Forgotten

 

 

Hollywood Heroes

  

 

 

 

My generation grew up watching, being entertained by and laughing with so many of these fine people.
Never really knowing what they contributed to the war effort.
Like millions of Americans during WWI  &  WWII, there  was a job that needed doing and they didn't question it,
just went and did it. Those  that came home returned to their now new normal life and carried on
and very few  ever saying what they did or saw.
They took it as their "responsibility" and their  "duty" to the Country to protect and preserve our freedoms.
American way of life not  just for themselves, but for all future generations to come.
As a member of that “Finest" generation, I'm forever humbly in their debt. 

 

Here are only a few of these silent heroic Heroes that are slowly being forgotten

 

Do You Remember These Men?

 Page #39

 

 

  

Jeff Corey  joined the United States Navy Photographic Service in 1943 and was assigned to the aircraft carrier Yorktown as a combat photographer.
He earned three citations while serving during the war, including one for shooting footage on the Yorktown during a kamikaze attack on the ship.
The citation, which was awarded in October 1945, read:
"His sequence of a Kamikaze attempt on the Carrier Yorktown, done in the face of grave danger,
 is one of the great picture sequences of the war in the Pacific, and reflects the highest credit upon Corey and the U.S. Navy Photographic Service."

 

 

  

John Wayne.  Declared “4F – medically unfit” due to pre-existing civilian injuries,
he  nonetheless attempted to volunteer three times (Army, Navy and Film Corps.) so he gets honorable mention.

 

 

  

Ted Van Brunt enlisted in the U.S. Marines served in WW-II and Korea.

 

 

 

Dan Blocker was drafted into the US Army during the Korean War.
He served as an Infantry sergeant in F Company, 2nd Battalion, 179th Infantry Regiment, 45th infantry Division in Korea,
December 1951 to August 1952. He received a Purple Heart for wounds in combat.

 

 

  

Charles Edward “Buddy” Rogers (actor) he served in the United States Navy as a flight training instructor during World War II.

 

 

  

Homer Durward Kirby (actor) served 1943-45 in the United States Navy during World War II.

 

 

 

Barry Nelson (born Haakon Robert Nielsen) in 1943 enlistment in the Army during World War II
and went on the road with other actors performing the wartime play "Winged Victory,"

 

 

  

J.D. Salinger (born Jerome David Salinger)  In the spring of 1942, several months after the United States entered World War II,
Salinger was 
drafted into the army, wherein he saw combat with the 12th Infantry Regiment4th Infantry Division
He was present at 
Utah Beach on D-Day, in the Battle of the Bulge, and the 
Battle of Hürtgen Forest.

 

 

  

Richard Greene (born Richard Marius Joseph Greene)  serve in the Second World War in the 27th Lancers,
where he distinguished himself.

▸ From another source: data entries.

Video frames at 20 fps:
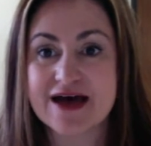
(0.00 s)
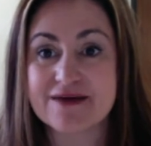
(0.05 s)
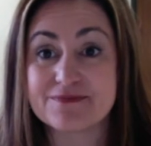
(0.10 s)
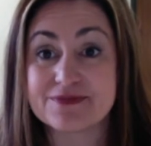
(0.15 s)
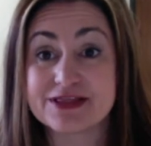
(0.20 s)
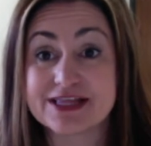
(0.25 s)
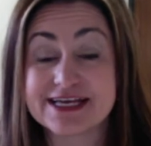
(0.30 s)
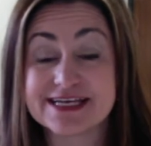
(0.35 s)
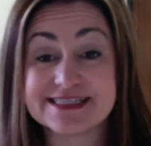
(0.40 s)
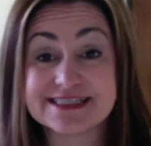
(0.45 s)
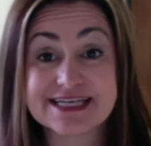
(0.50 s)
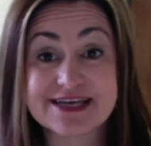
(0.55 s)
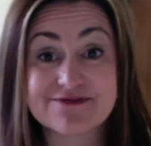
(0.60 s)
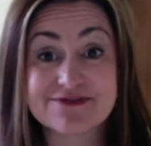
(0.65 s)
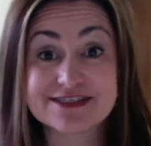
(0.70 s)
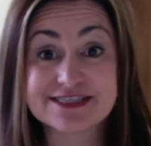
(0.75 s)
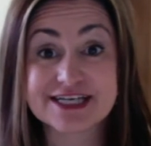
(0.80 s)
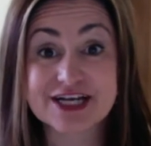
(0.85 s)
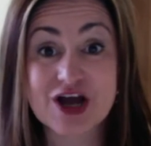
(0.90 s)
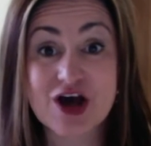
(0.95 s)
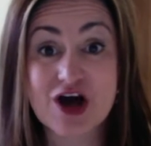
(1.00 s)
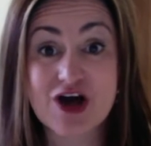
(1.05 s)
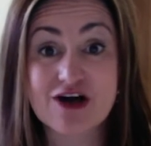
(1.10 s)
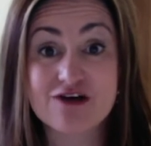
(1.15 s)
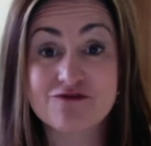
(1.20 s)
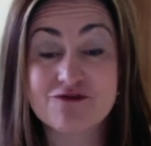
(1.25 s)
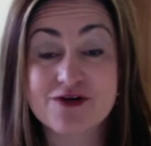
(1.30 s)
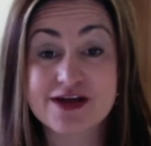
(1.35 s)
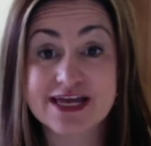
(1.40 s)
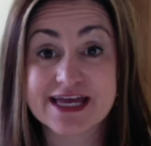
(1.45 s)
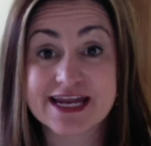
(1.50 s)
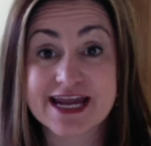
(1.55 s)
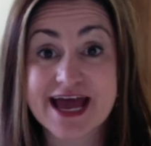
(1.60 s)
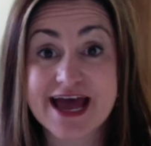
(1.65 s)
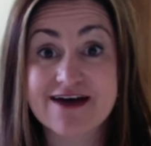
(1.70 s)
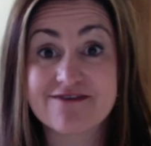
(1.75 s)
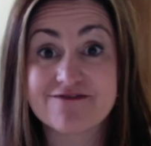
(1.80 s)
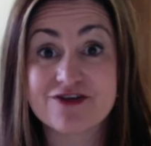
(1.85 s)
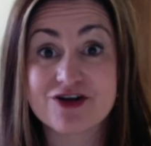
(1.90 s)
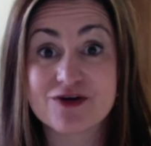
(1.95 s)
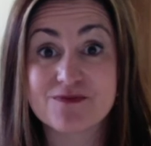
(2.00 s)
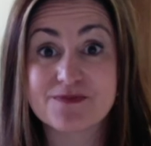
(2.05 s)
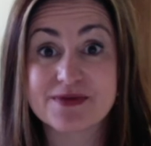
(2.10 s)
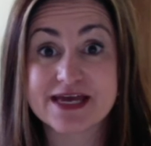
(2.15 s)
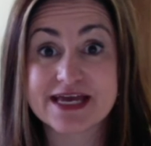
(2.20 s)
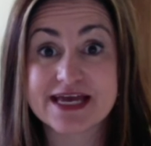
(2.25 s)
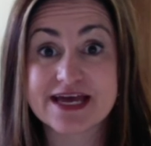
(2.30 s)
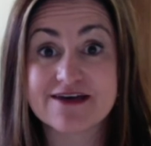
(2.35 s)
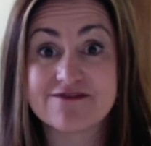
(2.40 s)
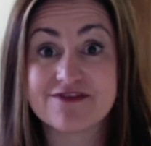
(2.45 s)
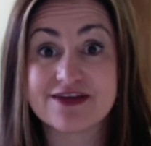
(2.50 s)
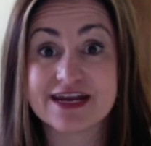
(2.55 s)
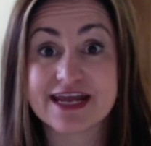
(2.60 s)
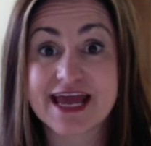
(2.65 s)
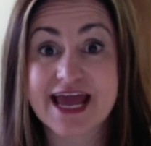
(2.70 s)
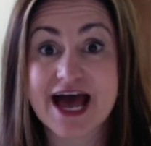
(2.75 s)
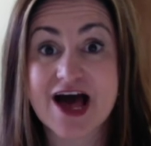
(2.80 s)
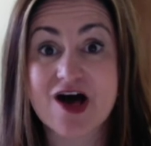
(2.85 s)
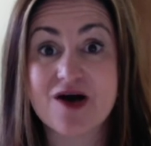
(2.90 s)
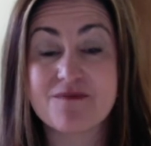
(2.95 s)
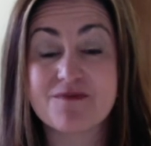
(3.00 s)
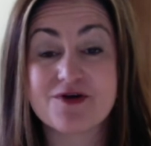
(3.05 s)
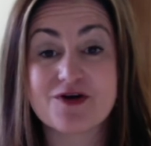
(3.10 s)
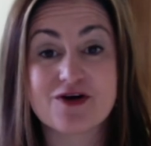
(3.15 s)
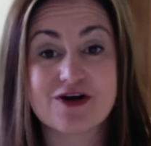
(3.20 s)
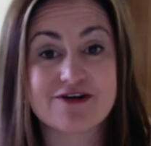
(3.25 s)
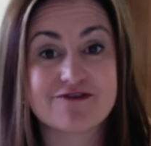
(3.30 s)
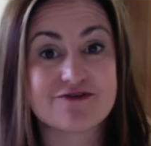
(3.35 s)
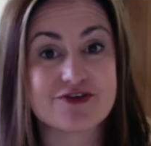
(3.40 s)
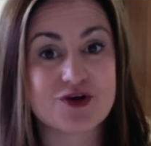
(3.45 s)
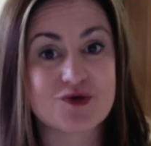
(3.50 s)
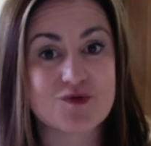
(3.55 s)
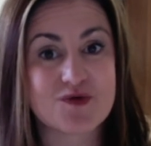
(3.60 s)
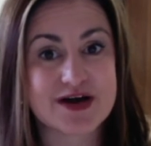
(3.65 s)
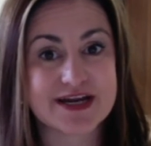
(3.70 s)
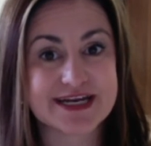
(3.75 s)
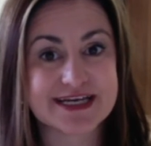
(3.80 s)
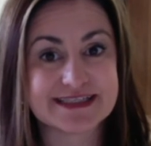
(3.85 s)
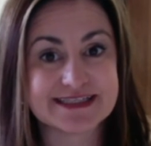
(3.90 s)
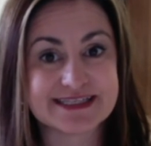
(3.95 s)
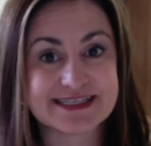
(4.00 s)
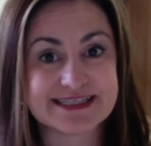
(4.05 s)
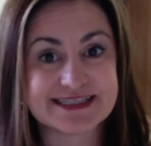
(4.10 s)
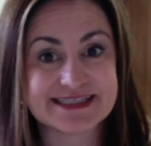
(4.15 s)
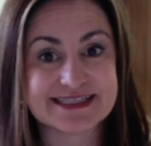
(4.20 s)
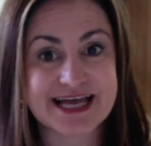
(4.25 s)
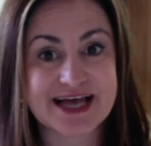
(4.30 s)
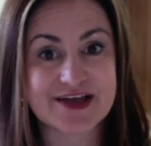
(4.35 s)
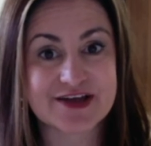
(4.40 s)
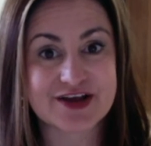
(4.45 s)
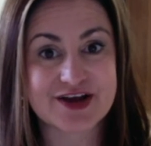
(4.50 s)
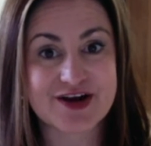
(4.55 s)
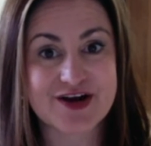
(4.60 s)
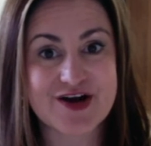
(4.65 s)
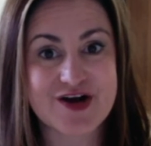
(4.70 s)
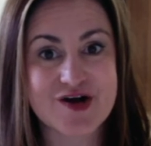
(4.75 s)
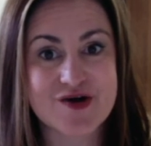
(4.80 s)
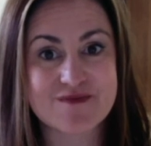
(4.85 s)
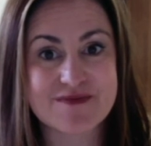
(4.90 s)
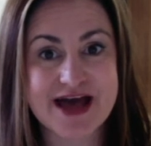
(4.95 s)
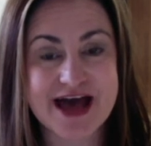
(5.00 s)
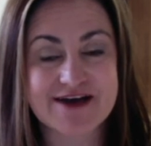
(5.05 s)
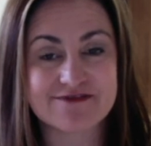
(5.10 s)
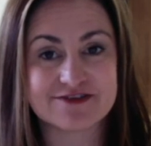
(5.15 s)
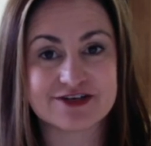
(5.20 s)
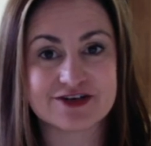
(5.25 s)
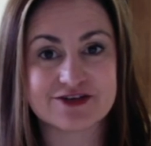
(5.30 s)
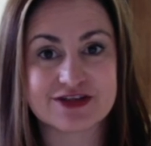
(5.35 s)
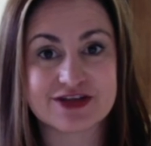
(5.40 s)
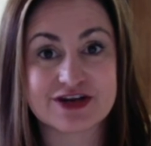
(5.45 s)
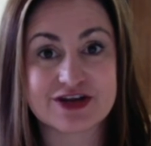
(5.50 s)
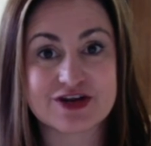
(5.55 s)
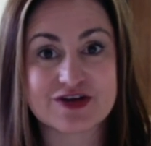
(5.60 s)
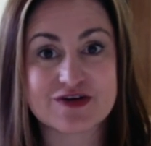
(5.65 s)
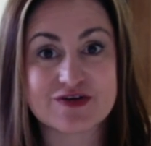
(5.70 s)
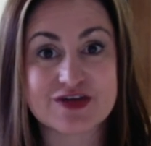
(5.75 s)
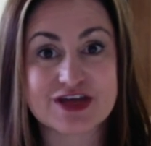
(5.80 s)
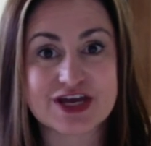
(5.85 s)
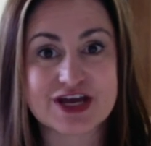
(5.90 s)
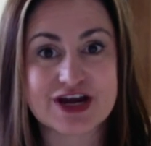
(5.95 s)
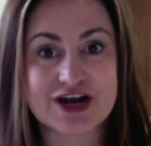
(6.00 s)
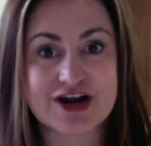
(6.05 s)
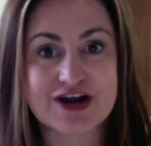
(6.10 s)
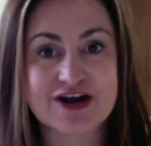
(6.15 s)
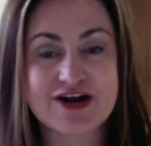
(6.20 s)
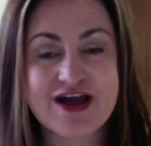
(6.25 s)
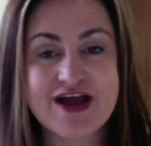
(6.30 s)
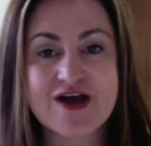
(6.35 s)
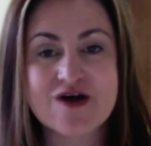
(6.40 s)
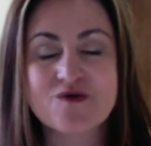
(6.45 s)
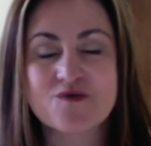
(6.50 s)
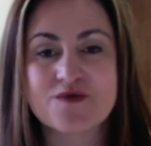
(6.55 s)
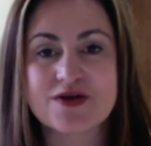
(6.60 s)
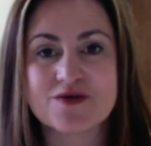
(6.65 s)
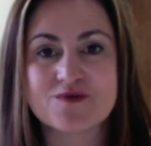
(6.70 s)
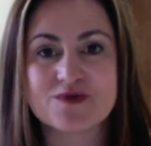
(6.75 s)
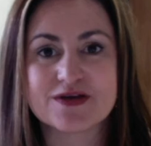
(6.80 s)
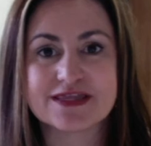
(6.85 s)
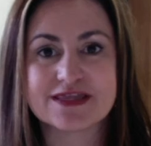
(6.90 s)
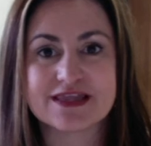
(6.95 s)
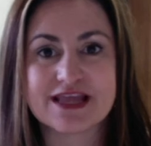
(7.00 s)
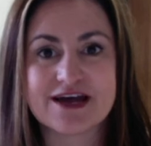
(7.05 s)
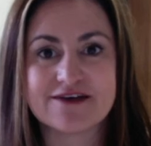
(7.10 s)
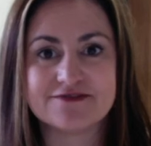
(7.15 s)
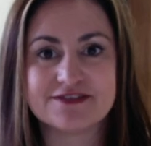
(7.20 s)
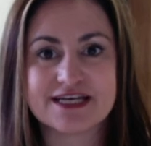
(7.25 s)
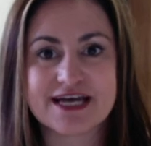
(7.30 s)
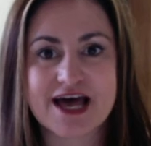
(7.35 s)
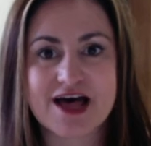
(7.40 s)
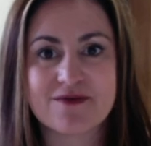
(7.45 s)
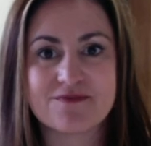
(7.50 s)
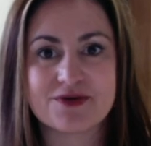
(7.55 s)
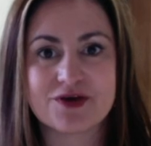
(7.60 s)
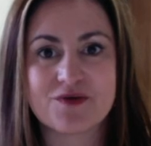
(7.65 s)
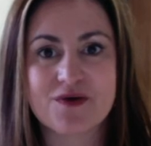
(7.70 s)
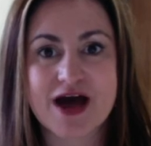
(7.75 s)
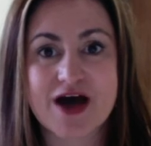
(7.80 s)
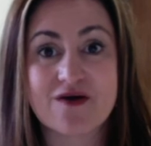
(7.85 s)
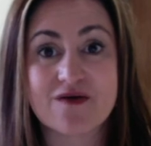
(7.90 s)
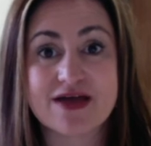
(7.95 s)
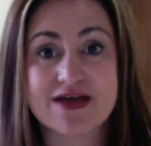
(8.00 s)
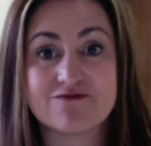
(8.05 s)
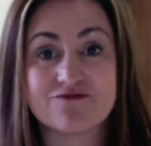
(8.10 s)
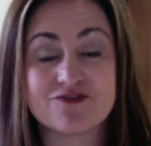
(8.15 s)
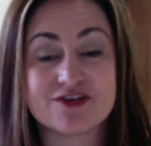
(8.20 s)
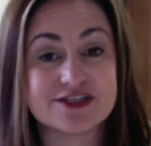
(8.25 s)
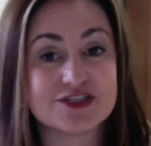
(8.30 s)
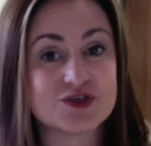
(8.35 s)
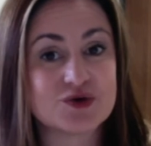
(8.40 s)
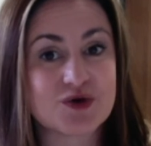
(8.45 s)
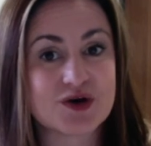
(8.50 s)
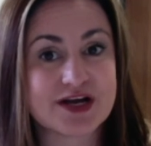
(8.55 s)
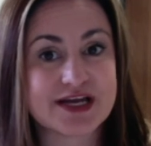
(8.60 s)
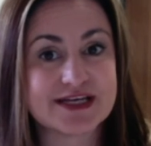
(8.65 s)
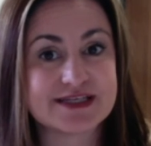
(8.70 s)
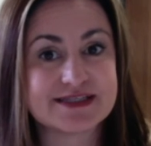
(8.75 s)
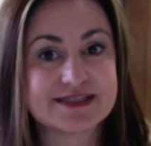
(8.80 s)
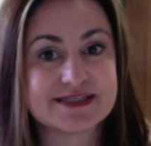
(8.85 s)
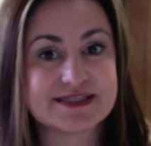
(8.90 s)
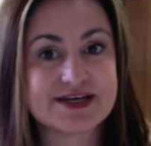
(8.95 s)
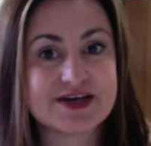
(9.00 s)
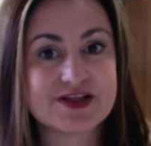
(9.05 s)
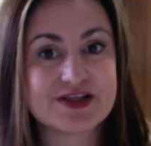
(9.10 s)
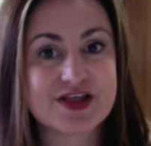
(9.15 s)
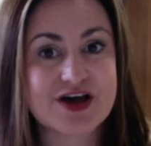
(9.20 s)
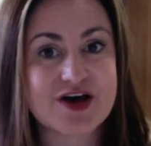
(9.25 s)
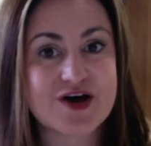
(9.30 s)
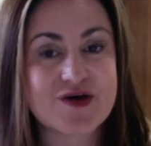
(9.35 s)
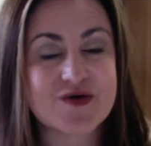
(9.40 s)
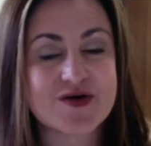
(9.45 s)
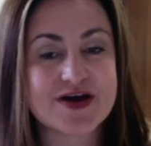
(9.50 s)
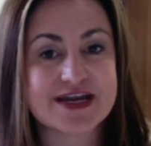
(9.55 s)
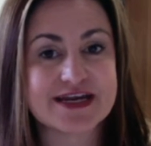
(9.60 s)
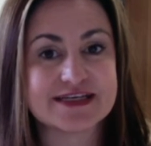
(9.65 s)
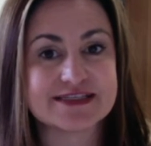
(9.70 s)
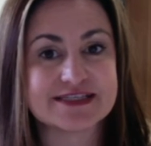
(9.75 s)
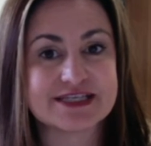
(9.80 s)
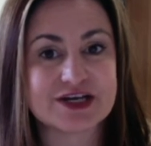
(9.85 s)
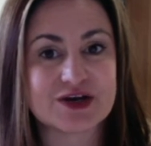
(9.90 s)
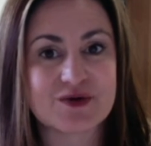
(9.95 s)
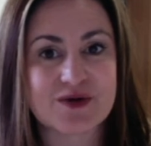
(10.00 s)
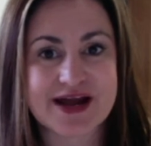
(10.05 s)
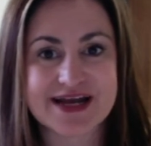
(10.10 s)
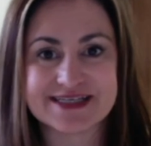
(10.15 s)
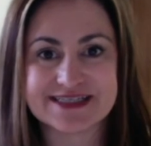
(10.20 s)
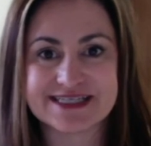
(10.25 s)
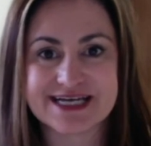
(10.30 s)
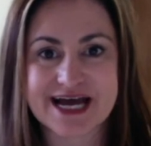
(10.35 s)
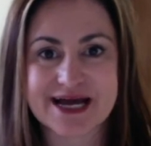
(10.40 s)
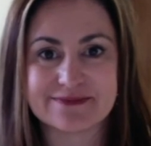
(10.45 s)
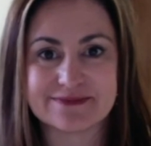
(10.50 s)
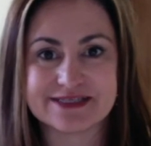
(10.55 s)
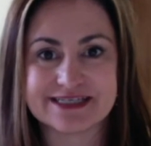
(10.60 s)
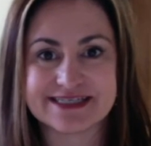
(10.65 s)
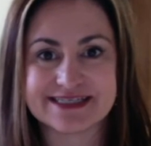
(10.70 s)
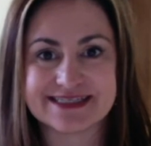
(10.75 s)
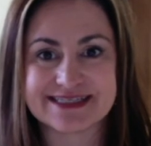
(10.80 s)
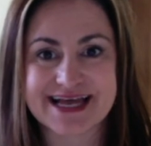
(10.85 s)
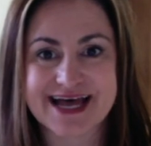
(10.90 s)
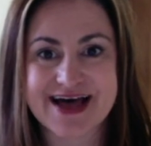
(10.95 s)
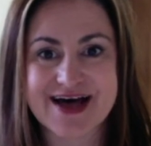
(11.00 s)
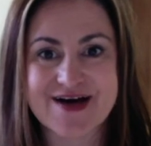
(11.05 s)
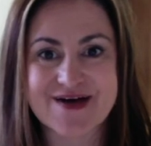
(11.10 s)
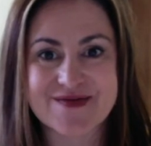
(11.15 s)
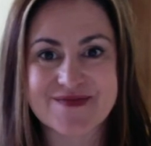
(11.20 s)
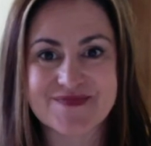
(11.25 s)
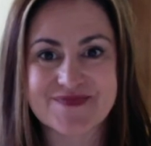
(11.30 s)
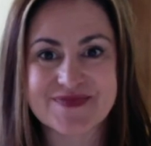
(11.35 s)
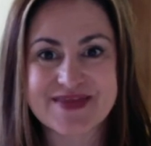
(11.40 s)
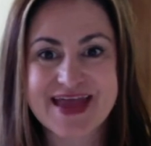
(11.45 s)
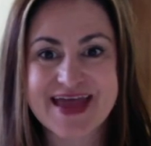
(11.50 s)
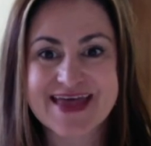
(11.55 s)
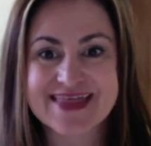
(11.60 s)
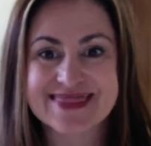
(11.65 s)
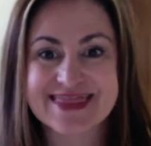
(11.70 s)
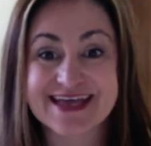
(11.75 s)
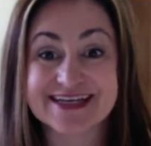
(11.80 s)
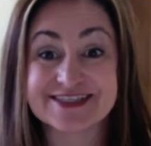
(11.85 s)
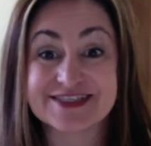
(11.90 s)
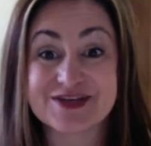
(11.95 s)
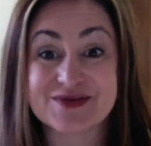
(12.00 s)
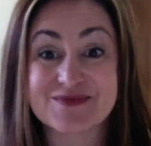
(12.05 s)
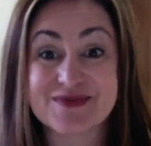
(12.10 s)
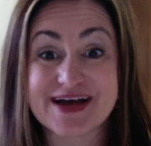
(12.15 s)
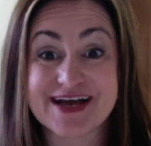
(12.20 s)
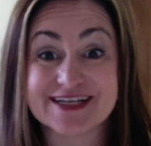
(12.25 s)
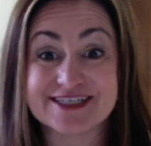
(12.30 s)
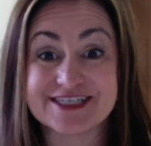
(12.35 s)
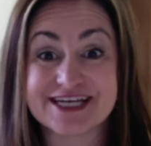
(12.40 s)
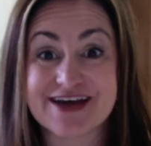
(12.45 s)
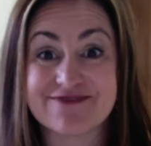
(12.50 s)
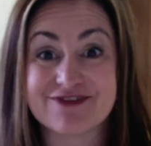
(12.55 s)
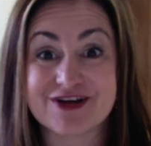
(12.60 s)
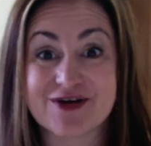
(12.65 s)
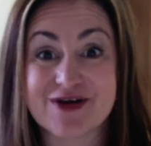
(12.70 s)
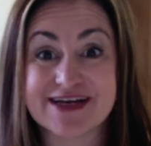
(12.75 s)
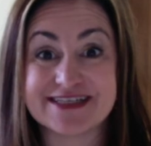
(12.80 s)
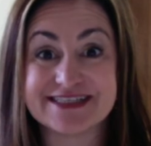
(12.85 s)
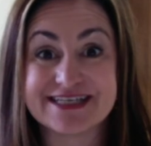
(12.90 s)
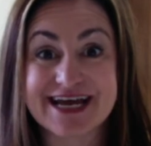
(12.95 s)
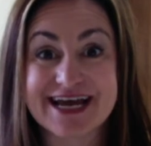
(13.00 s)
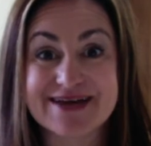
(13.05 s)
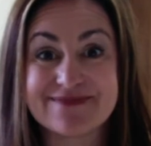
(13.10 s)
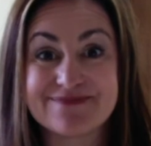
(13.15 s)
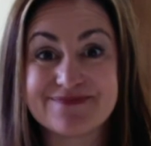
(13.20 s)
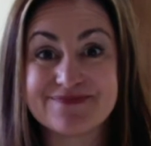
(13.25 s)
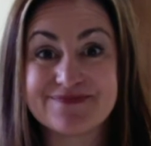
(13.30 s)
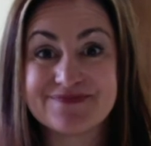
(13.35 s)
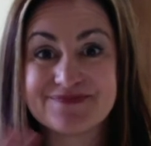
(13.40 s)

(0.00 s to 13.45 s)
Please give us a call if we can ever be of any help, or if you're wanting to sell your home after the new year, we would love to help you out. Inventory is still low and it's a great time to sell. Thanks so much. Have a great day.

After three months, he went to 
Sandhurst
 and was commissioned.
He was promoted to captain in the 27th Lancers in May 1944 and was discharged
in December 1944.

 

 

 

Vic Damone (born Vito Rocco Farinola) (actor, radio and television presenter)  
He was drafted and served from 1951 to 1953 in the 
United States Army.
He served with future Northwest Indiana radio personality Al Evans, and country music star 
Johnny Cash
.

 

 

 

Edward James Begley Sr. left home aged eleven and drifted from job to job,
had a four-year stint in the U.S. Navy.